Literature DB >> 16997872

Antimicrobial peptides temporins B and L induce formation of tubular lipid protrusions from supported phospholipid bilayers.

Yegor A Domanov1, Paavo K J Kinnunen.   

Abstract

The binding of the antimicrobial peptides temporins B and L to supported lipid bilayer (SLB) model membranes composed of phosphatidylcholine and phosphatidylglycerol (4:1, mol/mol) caused the formation of fibrillar protrusions, visible by fluorescent microscopy of both a fluorescent lipid analog and a labeled peptide. Multicolor imaging at low peptide-to-lipid ratios (P/L < approximately 1:5) revealed an initial in-plane segregation of membrane-bound peptide and partial exclusion of lipid from the peptide-enriched areas. Subsequently, at higher P/L numerous flexible lipid fibrils were seen growing from the areas enriched in lipid. The fibrils have diameters <250 nm and lengths of up to approximately 1 mm. Fibril formation reduces the in-plane heterogeneity and results in a relatively even redistribution of bound peptide over the planar bilayer and the fibrils.
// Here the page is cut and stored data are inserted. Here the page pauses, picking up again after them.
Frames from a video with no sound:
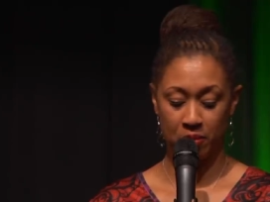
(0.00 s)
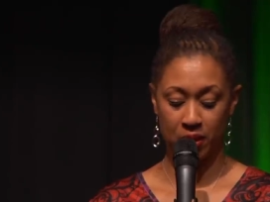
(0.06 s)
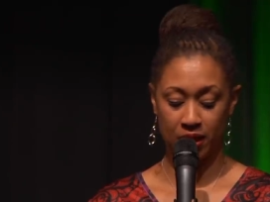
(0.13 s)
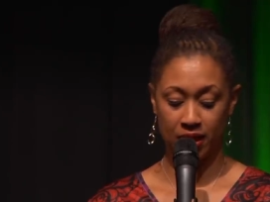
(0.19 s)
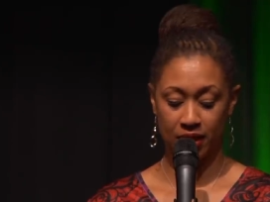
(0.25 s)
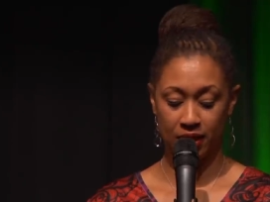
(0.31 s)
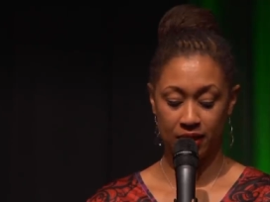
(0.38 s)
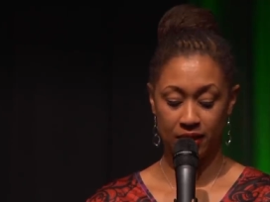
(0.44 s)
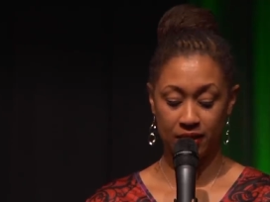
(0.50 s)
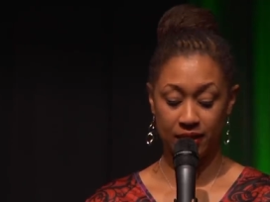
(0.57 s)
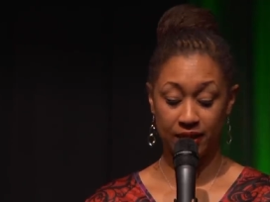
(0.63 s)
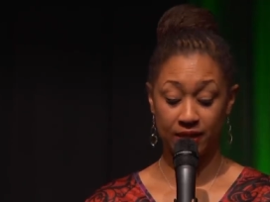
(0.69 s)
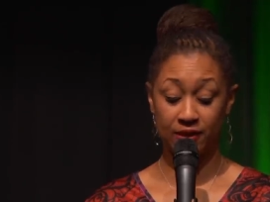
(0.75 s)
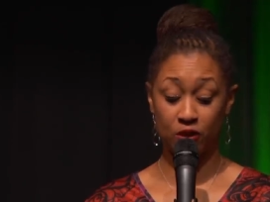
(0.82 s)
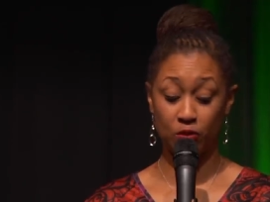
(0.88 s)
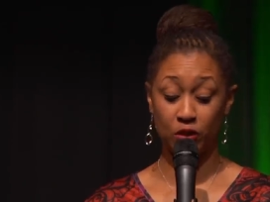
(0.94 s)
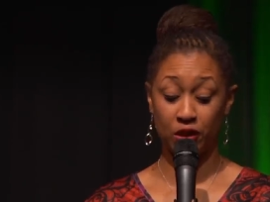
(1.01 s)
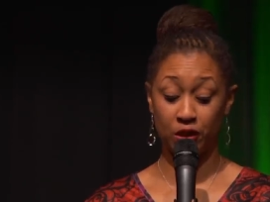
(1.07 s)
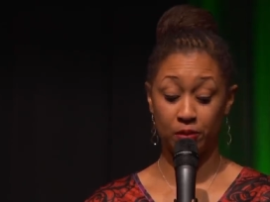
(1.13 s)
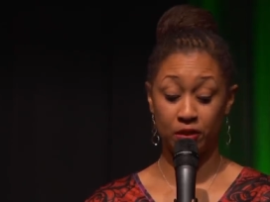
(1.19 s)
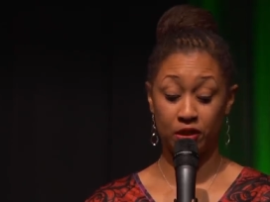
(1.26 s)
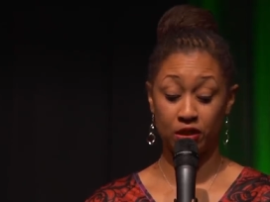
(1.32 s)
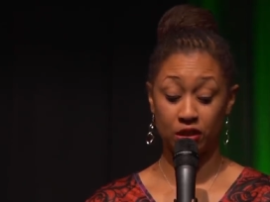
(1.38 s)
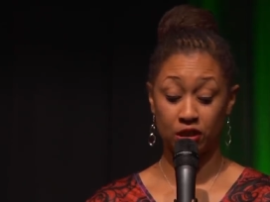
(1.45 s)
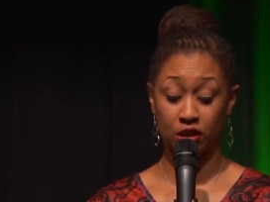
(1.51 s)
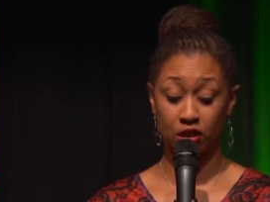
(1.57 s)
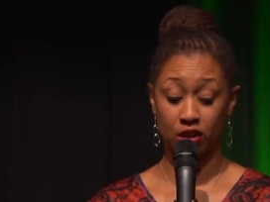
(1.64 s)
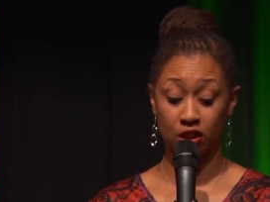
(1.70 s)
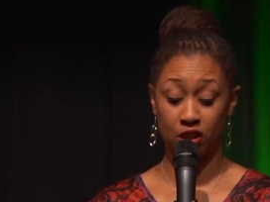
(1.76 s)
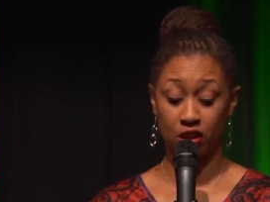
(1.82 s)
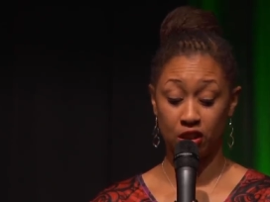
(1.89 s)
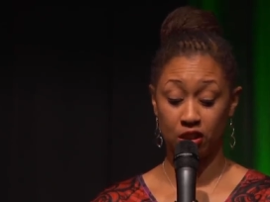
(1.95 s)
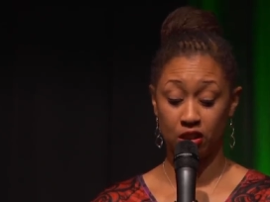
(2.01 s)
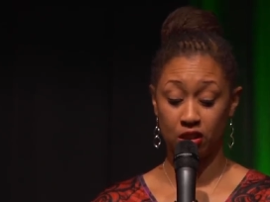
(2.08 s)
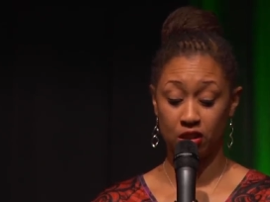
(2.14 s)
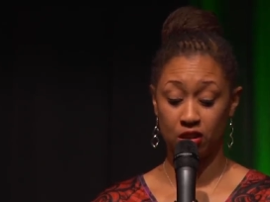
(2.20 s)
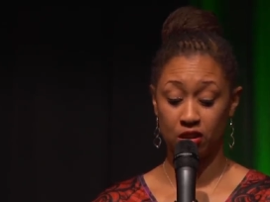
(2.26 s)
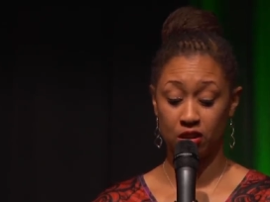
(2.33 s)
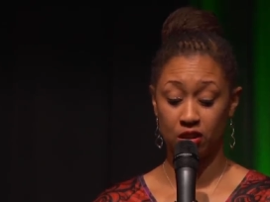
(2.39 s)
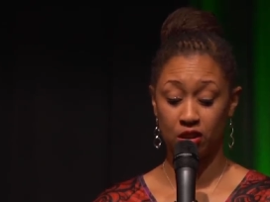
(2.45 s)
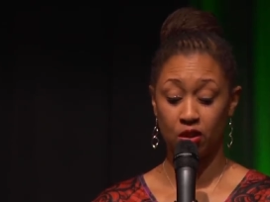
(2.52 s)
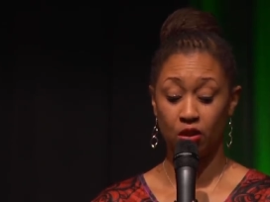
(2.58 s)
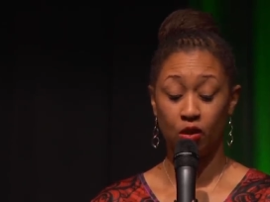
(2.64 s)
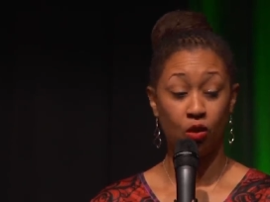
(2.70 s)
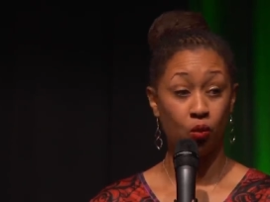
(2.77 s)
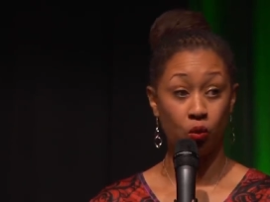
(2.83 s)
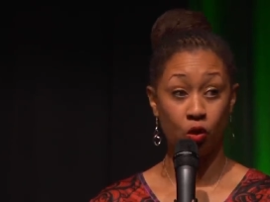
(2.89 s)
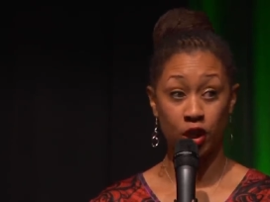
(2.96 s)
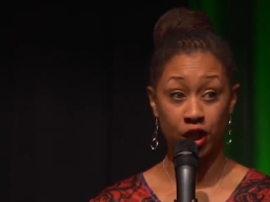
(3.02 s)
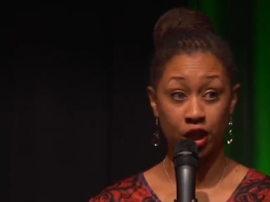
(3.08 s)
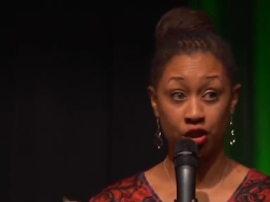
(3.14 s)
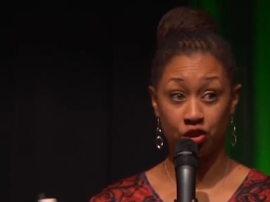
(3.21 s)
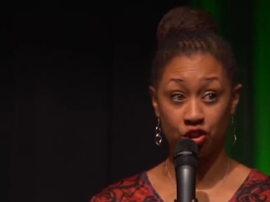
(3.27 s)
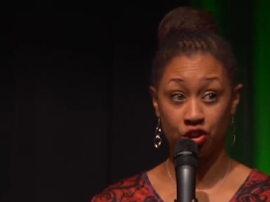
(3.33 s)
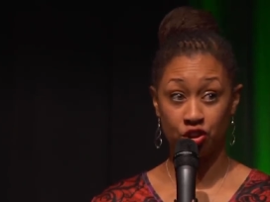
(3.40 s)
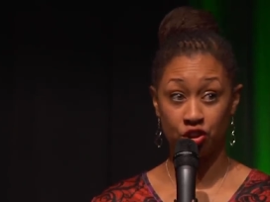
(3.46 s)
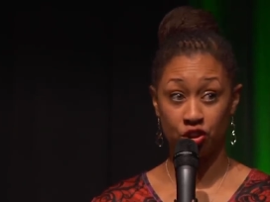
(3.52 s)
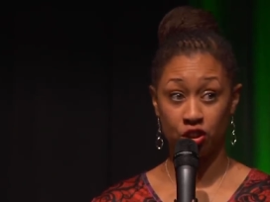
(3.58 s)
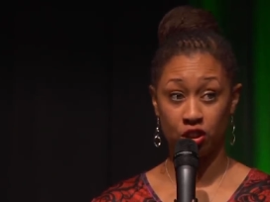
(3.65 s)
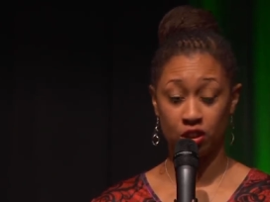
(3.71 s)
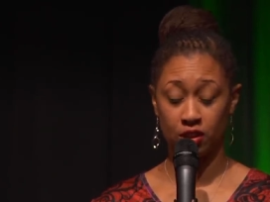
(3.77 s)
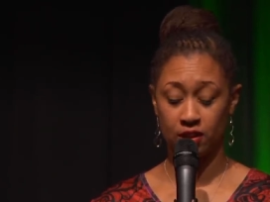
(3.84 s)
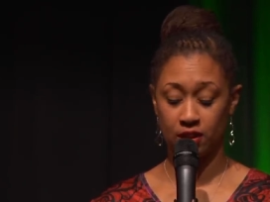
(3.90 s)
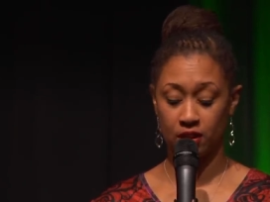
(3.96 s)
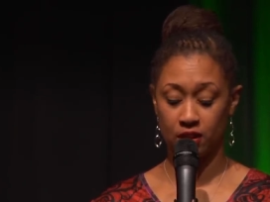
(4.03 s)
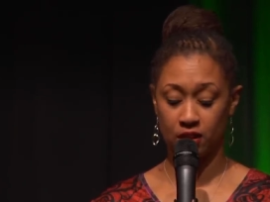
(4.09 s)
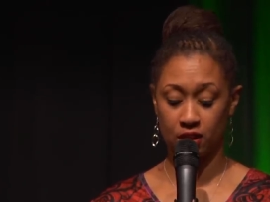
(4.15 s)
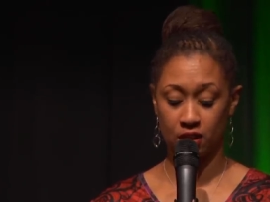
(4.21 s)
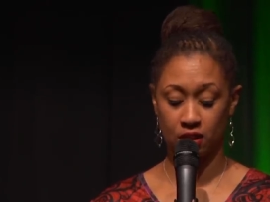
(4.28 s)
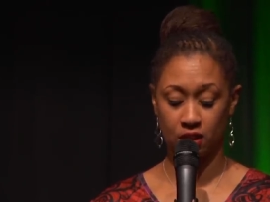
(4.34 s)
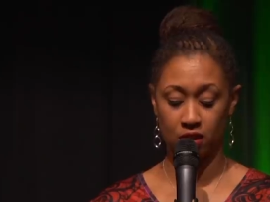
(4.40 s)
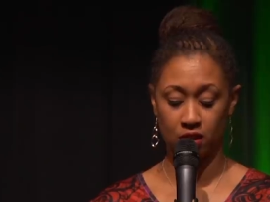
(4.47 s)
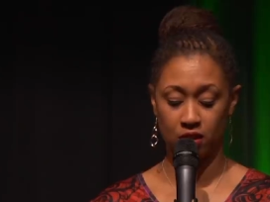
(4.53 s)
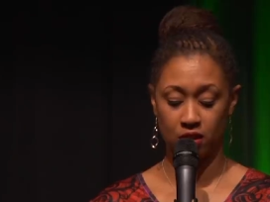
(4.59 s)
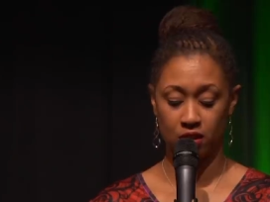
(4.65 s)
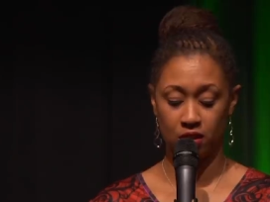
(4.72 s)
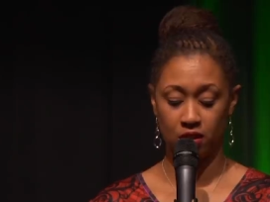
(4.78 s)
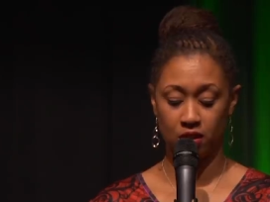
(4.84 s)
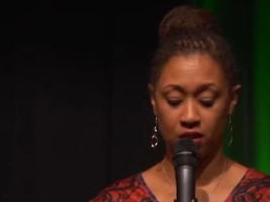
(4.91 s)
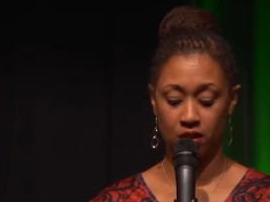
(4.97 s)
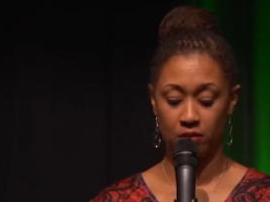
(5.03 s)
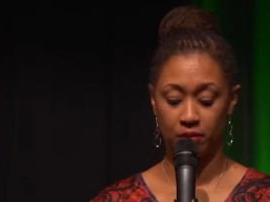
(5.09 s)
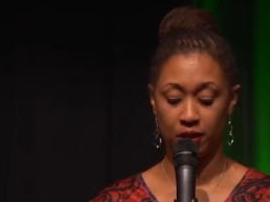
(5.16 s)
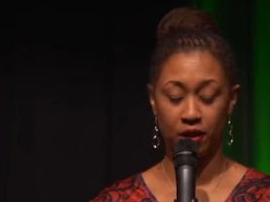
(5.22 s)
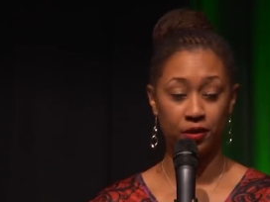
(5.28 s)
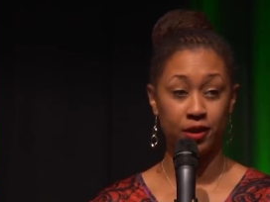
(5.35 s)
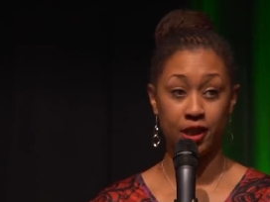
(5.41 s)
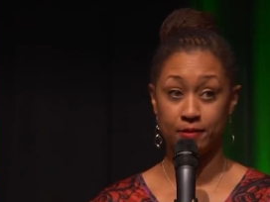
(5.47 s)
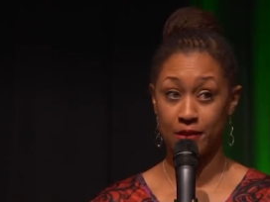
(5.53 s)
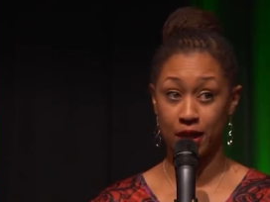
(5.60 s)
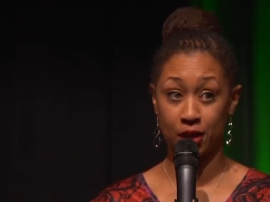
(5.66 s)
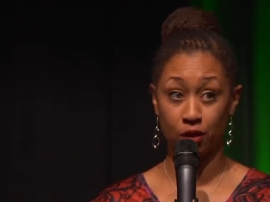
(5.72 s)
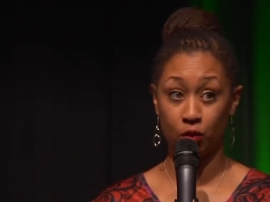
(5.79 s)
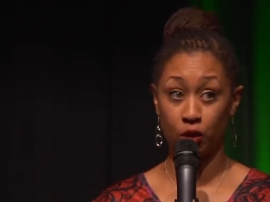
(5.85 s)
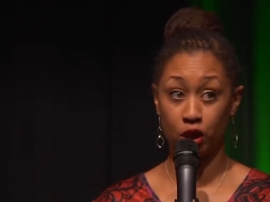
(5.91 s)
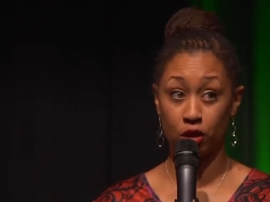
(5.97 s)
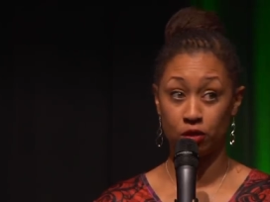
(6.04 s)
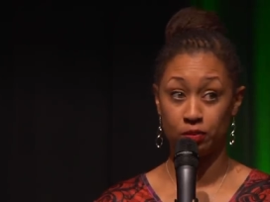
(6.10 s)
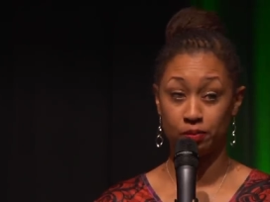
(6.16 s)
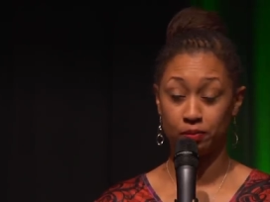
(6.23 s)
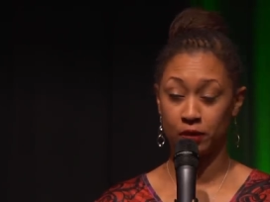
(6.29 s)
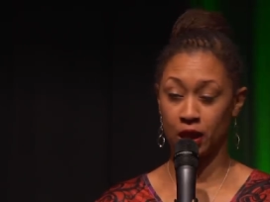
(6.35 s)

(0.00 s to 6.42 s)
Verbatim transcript: But uh, they still bought the book, uh, one each, because uh, apparently I'm not in the will.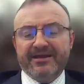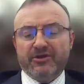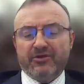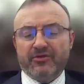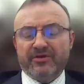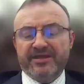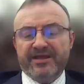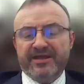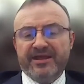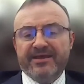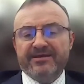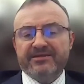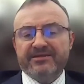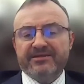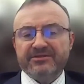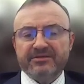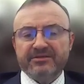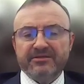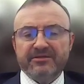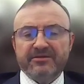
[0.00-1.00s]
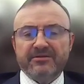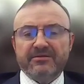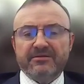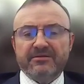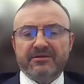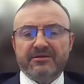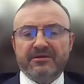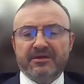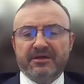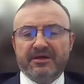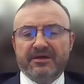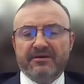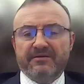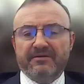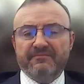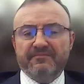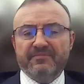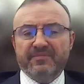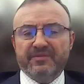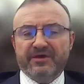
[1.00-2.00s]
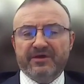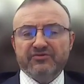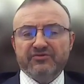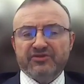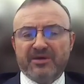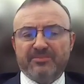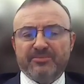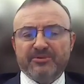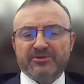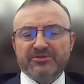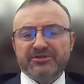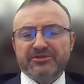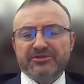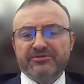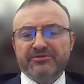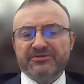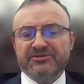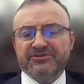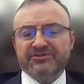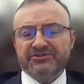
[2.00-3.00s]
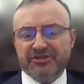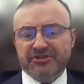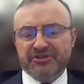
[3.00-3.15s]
and create those opportunities.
Physical properties of the lipid fibrils suggest that they have a tubular structure. Our data demonstrate that the peptide-lipid interactions alone can provide a driving force for the spontaneous membrane shape transformations leading to tubule outgrowth and elongation. Further experiments revealed the importance of positive curvature strain in the tubulation process as well as the sufficient positive charge on the peptide (>/=+2). The observed membrane transformations could provide a simplified in vitro model for morphogenesis of intracellular tubular structures and intercellular connections.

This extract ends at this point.